I hope you are fine. I have asked this question twice before, but the answers were not suitable for me. I don't want to do this with Power Query. I want to search all 10064 words in column j in each of the cells in the column. And the result will be exactly the same words and written in column B facing each cell A. .
The values of column A are hypothetical. In reality, the column has about 40,000 cells. And if the results include several words in each cell of column B, put them in one cell and put a comma between each word. Please write the formula for me.

Thank you.

I use Excel 365

6 Replies

@jorj1991 

Hello please try this formula with FIND() and FILTER().

 

=IFERROR(TEXTJOIN(",",TRUE,FILTER($J$2:$J$10065,IFERROR(FIND($J$2:$J$10065,A2)>0,"")=TRUE)),"")

 

Good luck!

@jorj1991 

You are not clear on what you want to "search all 10064 words" to find, and the special characters in column A make it less clear.

 

I assumed that you want each line (separated by Line Feed characters, CHAR(10)) within a cell to be matched, including any leading and/or trailing spaces.  So, does this show the results you want (dscheikey's formula results shown in column C for comparison only) ?

jorj1991_1.png

(A6 and A9 do not match because the similar entries in column J have leading spaces.  I do not understand why the "Dried Fruit " portion of A2 does not match J7.)

 

My formula:

 

=IF(A2<>"", TEXTJOIN(",", TRUE, XLOOKUP( TEXTSPLIT(A2,CHAR(10)), J:J, J:J, "", 0, 1 ) ), "" )

 

 

Edit: Looking at it again, I see that J7 also includes a leading space, and thus does not match.

@jorj1991 

It might help others to look at solutions offered in other discussions from @jorj1991 .

 

Optimization and efficiency seem to be really important in this setup if previous solutions weren't acceptable.  It's not clear if memory errors are the reason those solutions didn't work but I'll suggest that one thing to try with any lookups being done is to clean up and sort the words list in ascending order.  Then try a VLOOKUP with an approximate match or even an XLOOKUP with a binary search.  The tradeoff is the lookups are not as accurate but may at least calculate.

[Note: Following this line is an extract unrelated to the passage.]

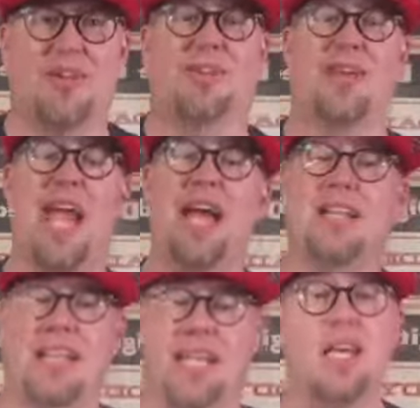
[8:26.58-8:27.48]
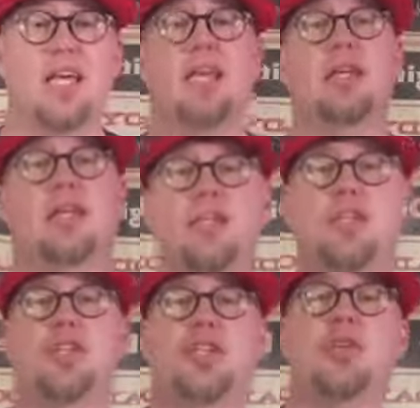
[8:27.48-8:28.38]
in reality.
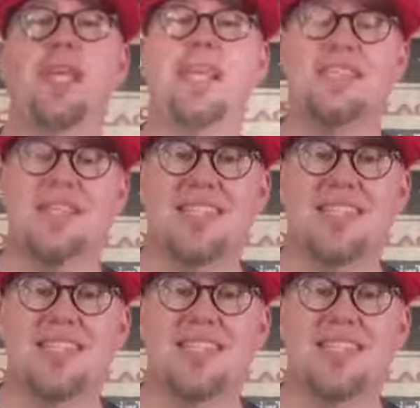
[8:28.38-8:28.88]
Dude is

Hello, thank you for your reply and the time you took to help me. I apologize for the delay in replying. I tested your formula. does not work right. Maybe I didn't execute well, but this formula works easily.
=TEXTJOIN(", ", TRUE, IF(COUNTIF(A2, "*"&$I$2:$I$37&"*"), $I$2:$I$37, ""))

"I" is the column to be searched in cell "A2".

 

Thank you again dear friend

@SnowMan55 

Hello, thank you for your reply and the time you took to help me. I apologize for the delay in replying. I tested your formula. I don't want to do it with the find function because it is case sensitive. I did your formula with the search function. Compared to the formula below, it takes about 6 times the time. And the results of this formula with your formula in the number of characters in the test sample I have exactly the same size.
=TEXTJOIN(", ", TRUE, IF(COUNTIF(A2, "*"&$I$2:$I$37&"*"), $I$2:$I$37, ""))

"I" is the column to be searched in cell "A2".


Thank you again dear friend
Hello, thank you for taking the time to write this answer. I apologize for the delay in answering. It works according to the formulas I have seen.